What you should do: In the records below, which lines include "Silent"? Copy them.

The data:
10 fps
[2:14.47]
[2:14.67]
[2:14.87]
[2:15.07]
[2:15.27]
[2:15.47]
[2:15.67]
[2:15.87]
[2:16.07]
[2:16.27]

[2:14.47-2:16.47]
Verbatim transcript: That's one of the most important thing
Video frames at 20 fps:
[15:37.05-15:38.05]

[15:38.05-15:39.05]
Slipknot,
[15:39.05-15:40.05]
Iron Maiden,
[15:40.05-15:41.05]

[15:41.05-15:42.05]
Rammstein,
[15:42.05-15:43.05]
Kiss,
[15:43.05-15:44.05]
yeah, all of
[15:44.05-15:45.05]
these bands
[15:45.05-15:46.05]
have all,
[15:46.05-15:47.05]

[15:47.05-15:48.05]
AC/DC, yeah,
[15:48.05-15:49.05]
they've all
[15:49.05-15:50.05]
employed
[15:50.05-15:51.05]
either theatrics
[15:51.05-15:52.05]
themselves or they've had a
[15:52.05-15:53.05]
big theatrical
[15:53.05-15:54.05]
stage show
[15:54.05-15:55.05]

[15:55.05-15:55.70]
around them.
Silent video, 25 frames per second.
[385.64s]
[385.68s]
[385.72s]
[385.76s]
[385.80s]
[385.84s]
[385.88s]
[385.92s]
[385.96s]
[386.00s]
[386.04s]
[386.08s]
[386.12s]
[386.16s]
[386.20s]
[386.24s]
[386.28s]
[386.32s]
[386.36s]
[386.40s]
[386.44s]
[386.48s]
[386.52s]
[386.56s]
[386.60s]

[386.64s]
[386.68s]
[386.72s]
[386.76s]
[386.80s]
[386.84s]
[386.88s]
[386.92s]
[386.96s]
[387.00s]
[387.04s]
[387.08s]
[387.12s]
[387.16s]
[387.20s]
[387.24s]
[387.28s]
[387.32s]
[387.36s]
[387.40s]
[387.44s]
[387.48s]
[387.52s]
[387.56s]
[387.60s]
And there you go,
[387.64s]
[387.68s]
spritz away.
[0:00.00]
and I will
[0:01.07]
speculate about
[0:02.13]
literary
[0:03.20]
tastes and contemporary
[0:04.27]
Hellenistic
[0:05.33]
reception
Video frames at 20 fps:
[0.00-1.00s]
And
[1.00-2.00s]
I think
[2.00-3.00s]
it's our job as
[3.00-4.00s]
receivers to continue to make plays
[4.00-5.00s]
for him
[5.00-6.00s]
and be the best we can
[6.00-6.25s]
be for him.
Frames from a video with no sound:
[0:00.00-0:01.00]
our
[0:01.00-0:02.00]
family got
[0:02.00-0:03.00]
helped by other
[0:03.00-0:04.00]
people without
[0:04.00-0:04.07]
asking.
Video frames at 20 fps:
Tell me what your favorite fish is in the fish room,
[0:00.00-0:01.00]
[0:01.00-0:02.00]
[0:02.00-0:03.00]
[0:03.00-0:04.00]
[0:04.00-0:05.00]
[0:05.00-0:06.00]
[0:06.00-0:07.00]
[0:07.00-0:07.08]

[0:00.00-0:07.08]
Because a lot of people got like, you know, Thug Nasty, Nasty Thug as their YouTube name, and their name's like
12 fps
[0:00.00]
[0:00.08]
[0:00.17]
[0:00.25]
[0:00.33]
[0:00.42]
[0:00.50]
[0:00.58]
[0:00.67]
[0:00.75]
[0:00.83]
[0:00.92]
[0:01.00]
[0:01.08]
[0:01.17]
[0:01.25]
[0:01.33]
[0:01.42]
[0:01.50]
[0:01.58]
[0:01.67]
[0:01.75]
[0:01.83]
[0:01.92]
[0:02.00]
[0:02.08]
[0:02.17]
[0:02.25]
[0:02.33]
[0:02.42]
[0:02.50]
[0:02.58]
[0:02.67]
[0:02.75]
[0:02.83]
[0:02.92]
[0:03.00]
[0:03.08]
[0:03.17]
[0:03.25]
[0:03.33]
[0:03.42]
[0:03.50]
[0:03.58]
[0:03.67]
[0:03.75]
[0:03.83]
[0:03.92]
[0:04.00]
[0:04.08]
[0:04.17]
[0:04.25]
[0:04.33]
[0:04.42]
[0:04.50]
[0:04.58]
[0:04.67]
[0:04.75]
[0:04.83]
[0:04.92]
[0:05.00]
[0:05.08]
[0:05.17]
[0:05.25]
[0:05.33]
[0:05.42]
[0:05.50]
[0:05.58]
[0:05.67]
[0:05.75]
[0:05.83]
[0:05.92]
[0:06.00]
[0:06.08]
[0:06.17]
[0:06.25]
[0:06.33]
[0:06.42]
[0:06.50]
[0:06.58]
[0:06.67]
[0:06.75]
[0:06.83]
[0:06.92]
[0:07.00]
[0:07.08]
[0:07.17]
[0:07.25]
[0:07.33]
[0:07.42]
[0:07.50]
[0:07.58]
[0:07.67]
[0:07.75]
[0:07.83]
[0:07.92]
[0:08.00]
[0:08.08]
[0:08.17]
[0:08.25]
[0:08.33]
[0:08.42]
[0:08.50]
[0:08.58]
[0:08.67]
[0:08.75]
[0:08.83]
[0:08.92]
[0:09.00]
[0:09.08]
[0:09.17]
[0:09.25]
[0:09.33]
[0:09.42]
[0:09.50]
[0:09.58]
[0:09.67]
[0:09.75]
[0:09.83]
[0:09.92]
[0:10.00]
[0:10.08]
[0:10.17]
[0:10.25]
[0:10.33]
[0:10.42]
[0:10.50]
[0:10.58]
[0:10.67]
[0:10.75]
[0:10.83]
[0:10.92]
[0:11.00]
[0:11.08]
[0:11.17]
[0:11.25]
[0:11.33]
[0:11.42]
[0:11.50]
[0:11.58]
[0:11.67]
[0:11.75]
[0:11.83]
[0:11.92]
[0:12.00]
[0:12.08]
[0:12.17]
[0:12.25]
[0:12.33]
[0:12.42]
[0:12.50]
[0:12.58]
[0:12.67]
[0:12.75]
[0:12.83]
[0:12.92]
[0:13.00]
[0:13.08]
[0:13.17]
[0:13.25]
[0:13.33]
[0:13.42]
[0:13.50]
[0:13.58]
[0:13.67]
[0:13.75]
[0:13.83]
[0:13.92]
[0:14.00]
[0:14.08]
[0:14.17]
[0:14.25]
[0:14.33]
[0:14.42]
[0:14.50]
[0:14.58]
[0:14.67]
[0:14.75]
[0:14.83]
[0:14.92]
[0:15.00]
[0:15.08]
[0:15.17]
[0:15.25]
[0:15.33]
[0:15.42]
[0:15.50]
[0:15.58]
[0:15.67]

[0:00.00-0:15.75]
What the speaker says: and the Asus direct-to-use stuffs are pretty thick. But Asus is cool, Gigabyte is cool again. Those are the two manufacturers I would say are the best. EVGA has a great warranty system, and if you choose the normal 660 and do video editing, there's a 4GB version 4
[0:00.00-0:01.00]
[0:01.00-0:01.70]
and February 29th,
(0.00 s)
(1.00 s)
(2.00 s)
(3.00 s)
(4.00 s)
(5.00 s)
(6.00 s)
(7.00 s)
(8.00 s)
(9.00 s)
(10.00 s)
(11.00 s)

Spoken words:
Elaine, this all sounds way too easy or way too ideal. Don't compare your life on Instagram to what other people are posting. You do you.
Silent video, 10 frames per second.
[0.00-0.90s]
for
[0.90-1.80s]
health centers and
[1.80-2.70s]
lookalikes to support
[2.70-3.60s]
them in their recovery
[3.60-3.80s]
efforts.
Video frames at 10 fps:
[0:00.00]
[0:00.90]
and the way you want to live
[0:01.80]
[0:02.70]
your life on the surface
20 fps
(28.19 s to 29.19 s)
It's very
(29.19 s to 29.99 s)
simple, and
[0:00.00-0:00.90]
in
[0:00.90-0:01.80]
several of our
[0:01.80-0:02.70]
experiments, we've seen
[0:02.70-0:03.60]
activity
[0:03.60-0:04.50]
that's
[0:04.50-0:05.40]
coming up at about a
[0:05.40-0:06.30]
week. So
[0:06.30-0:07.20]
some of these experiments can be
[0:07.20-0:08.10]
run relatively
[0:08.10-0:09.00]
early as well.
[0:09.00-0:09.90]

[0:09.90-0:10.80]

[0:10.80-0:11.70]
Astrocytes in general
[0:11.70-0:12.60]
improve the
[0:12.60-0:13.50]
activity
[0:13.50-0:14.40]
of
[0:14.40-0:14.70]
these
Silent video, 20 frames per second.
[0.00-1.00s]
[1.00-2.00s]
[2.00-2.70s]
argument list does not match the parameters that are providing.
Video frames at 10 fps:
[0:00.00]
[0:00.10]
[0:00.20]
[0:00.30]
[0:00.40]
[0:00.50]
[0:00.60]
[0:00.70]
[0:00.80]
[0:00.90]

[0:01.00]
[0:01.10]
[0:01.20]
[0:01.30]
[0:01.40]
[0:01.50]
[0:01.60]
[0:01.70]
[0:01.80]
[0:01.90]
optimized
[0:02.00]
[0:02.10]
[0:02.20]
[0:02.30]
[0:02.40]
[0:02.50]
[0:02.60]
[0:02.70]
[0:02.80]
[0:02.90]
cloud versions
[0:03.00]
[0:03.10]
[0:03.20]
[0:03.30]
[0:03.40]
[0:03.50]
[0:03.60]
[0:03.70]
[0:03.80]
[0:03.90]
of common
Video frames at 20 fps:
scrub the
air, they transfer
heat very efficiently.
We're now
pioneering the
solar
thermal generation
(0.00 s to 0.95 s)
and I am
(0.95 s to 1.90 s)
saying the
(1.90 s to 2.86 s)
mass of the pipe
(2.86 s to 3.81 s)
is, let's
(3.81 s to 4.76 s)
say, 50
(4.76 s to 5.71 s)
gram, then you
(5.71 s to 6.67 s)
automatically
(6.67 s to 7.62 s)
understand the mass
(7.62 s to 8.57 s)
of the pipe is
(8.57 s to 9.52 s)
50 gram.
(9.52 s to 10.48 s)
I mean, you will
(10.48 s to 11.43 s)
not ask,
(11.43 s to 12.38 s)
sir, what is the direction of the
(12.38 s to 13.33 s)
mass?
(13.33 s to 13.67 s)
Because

Response:
Silent video, 25 frames per second.
Silent video, 10 frames per second.
Silent video, 20 frames per second.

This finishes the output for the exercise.